**GOAL OF THE EXERCISE:** Your job is to retype all of the data word for word, leaving every image out.

==========

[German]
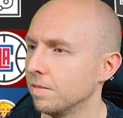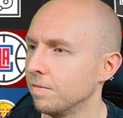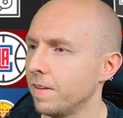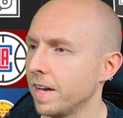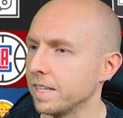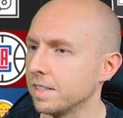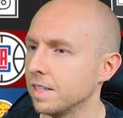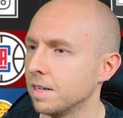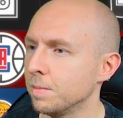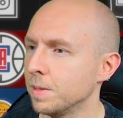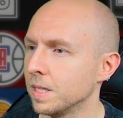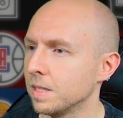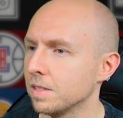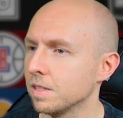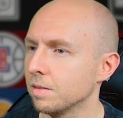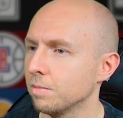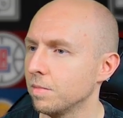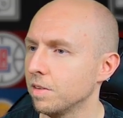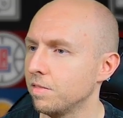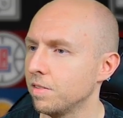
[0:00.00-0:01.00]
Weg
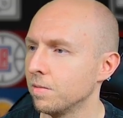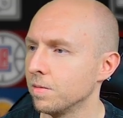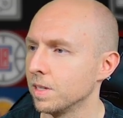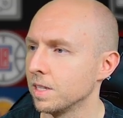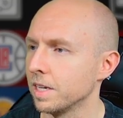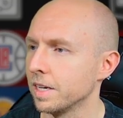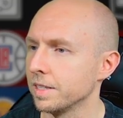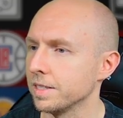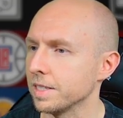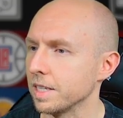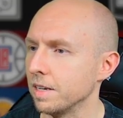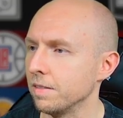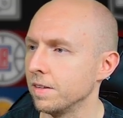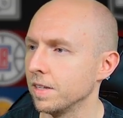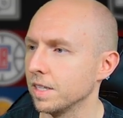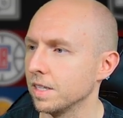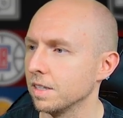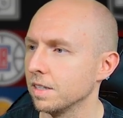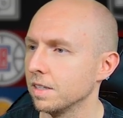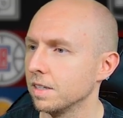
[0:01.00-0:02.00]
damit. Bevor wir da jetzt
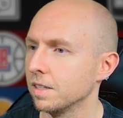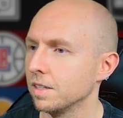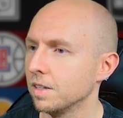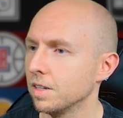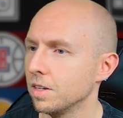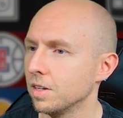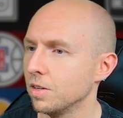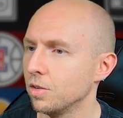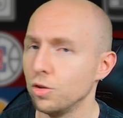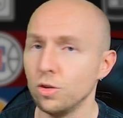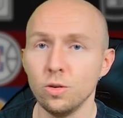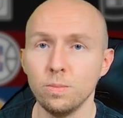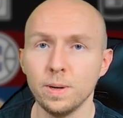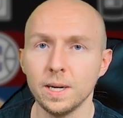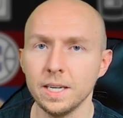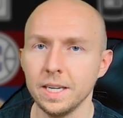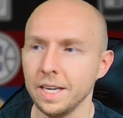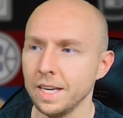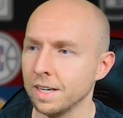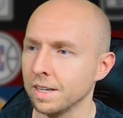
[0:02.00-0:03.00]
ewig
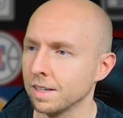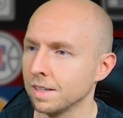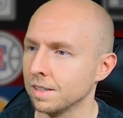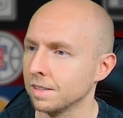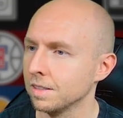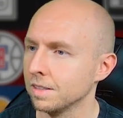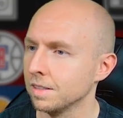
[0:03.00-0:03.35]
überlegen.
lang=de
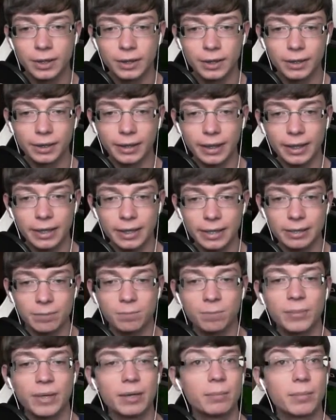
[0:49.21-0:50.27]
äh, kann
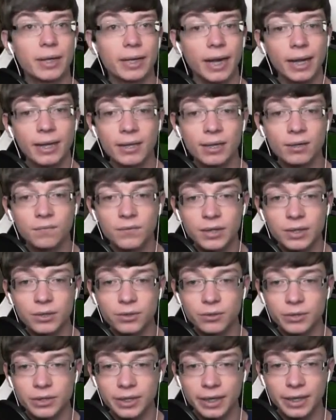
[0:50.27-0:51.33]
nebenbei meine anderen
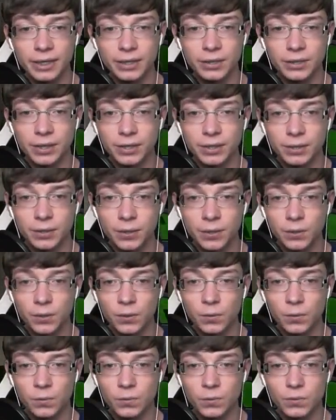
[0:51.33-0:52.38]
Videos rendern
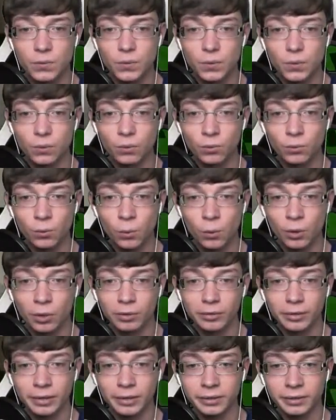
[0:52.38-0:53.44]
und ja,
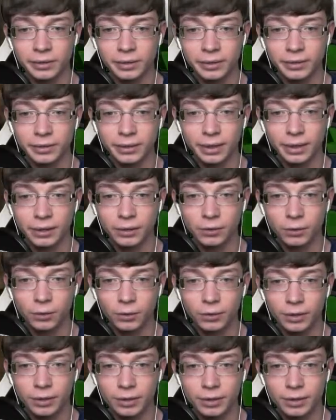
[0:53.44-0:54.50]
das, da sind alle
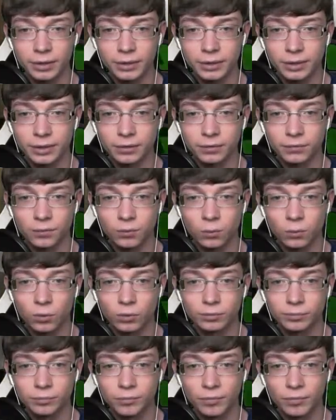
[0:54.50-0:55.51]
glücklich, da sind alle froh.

==========

**FINAL ANSWER:**
[German]
[0:00.00-0:01.00]
Weg
[0:01.00-0:02.00]
damit. Bevor wir da jetzt
[0:02.00-0:03.00]
ewig
[0:03.00-0:03.35]
überlegen.
lang=de
[0:49.21-0:50.27]
äh, kann
[0:50.27-0:51.33]
nebenbei meine anderen
[0:51.33-0:52.38]
Videos rendern
[0:52.38-0:53.44]
und ja,
[0:53.44-0:54.50]
das, da sind alle
[0:54.50-0:55.51]
glücklich, da sind alle froh.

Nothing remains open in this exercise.